• [What you need to do]:
If an entry holds a picture, leave that picture out and reproduce everything else exactly.

• [Data for this exercise]:
[Start of Attachment]

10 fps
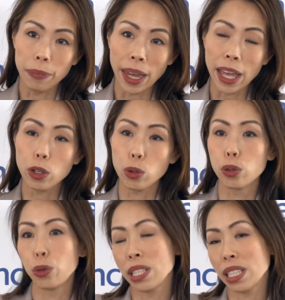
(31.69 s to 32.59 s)
they
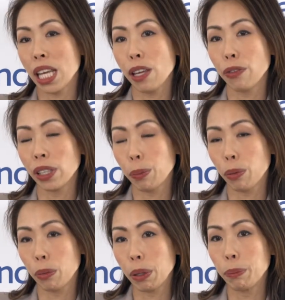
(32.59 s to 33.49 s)
could receive
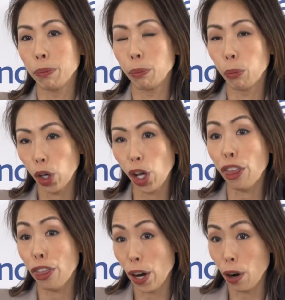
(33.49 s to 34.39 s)
veliparib
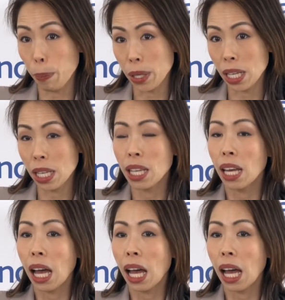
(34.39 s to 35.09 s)
monotherapy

[End of Attachment]

• [Response area]:
10 fps
(31.69 s to 32.59 s)
they
(32.59 s to 33.49 s)
could receive
(33.49 s to 34.39 s)
veliparib
(34.39 s to 35.09 s)
monotherapy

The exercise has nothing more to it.